Look up at the jalousie windows, the ornate fretwork verandas and the mountainous backdrop for a picturesque view of Roseau.

Roseau is Dominica’s capital and also its major seaport. It is located on the southwest coast of the island at the foot of a broad river valley. The central shopping, administrative and business district of Roseau is to the south of the river, and the residential neighbourhoods of Pottersville, Goodwill and St Aroment are situated to the north.

At the southern edge of the central district is the old French Quarter, where the original European settlement was built (the Kalinago were already here). To its south is the coastal road and the neighbourhoods of Newtown, Citronniere and Castle Comfort.

First impressions of Roseau are generally mixed. For a capital, the town is very small, rather cluttered and often busy; habitually jammed with cars, people and buses. It can be noisy, sometimes rather smelly (open gutters and a propensity for some to urinate anywhere), and it is always very hot and sticky. A lack of proper footpaths and all those open gutters frequently force pedestrians out into the road amongst the traffic. This can make both driving and walking around town quite a precarious and frustrating business. The buildings of Roseau are a seemingly unplanned jumble of the old, the new and the downright ramshackle.

Art work by Dominican artist Ellingworth Moses © Paul Crask
Whilst in Roseau, take some time to view the Art Galleries exhibting Domincan Artists’ work, for example this piece by Ellingworth Moses © Paul Crask

Walk with your head down, dodging vehicles, trying not to fall down through holes in the pavement, dodging an increasing number of beggars, and getting steamy under the collar, and the town can feel ugly and oppressive. Take your time, walk slowly, look up at the jalousie windows, the ornate fretwork verandas and the mountainous backdrop, and it can be a different town altogether. But whatever you make of it, Roseau is really not a place for the traveller to dwell; for the beauty, intrigue and natural attractions of this wonderful Caribbean island lie beyond its diminutive and claustrophobic capital.

Ambitious plans to beautify Roseau and make it more visitor friendly have been talked about for many years and were on the cusp of being implemented before the financial setback of Tropical Storm Erika. The enhancement plans included boardwalks along the Bay Front, river paths, water taxis, pedestrian zones and more green spaces. A main bus terminus has also been suggested, which would help to alleviate traffic in the town as well as simplify things for those who don’t have several years available to spend trying to figure out where on earth to catch a bus.

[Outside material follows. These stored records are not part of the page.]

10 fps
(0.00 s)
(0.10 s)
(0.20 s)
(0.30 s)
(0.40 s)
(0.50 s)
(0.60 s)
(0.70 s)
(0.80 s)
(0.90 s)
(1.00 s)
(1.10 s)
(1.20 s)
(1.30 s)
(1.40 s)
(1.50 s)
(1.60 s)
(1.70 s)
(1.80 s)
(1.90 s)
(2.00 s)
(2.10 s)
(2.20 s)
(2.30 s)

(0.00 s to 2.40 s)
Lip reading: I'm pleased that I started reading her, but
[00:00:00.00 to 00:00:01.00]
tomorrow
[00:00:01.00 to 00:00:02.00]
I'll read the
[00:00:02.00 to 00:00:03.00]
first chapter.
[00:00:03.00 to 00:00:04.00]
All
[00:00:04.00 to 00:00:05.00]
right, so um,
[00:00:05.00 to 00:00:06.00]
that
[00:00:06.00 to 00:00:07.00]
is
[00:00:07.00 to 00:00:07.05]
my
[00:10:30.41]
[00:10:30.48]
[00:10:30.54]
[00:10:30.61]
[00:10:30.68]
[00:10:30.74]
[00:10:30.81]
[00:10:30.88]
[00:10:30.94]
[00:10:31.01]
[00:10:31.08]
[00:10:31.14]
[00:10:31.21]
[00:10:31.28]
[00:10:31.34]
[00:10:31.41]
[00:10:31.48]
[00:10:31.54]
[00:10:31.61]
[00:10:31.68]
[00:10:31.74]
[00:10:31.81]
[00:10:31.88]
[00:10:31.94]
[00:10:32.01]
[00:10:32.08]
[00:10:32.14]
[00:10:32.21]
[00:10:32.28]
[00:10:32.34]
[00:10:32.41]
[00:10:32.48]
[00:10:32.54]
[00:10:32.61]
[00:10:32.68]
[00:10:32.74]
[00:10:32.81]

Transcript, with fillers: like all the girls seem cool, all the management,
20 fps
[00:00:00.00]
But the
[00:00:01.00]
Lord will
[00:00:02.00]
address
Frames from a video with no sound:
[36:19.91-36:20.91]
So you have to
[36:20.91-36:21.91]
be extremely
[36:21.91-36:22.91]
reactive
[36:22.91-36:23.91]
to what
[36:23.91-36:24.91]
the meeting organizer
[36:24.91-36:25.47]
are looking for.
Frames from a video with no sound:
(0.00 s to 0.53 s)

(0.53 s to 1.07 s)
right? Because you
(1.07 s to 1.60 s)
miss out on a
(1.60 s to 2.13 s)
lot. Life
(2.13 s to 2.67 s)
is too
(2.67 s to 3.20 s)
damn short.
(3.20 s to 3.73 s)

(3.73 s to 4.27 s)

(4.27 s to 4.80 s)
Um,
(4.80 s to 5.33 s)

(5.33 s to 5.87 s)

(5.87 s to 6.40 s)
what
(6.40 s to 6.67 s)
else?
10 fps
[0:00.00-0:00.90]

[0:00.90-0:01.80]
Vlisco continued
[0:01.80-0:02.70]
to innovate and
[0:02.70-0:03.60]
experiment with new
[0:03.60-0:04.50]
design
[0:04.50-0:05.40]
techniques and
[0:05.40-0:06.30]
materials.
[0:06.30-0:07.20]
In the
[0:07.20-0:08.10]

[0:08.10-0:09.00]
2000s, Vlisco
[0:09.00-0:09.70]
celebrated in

Whether you love it or hate it, Roseau is inescapably the administrative engine room of the island, the hub and the hubbub, where government, financial institutions, communications and transport services find their nucleus, where merchants trade and where farmers turn up from the countryside to sell their produce. It is also where the majority of visiting cruise ships put in.

The best and most practical way to get around Roseau is on foot, but even that can be a challenge. The town is small and nowhere is very far but a lack of proper footpaths, holes, extended porticoes and open gutters make walking quite troublesome, and it is important to keep a sharp lookout for traffic when you are inevitably forced on to the roads.

Finding your way round the central area is fairly straightforward, as the layout is a grid system with all roads running in a straight line north to south or east to west. In the old French Quarter, the road layout is a little more interesting. Look out for small street signs on corners to help you find your way round.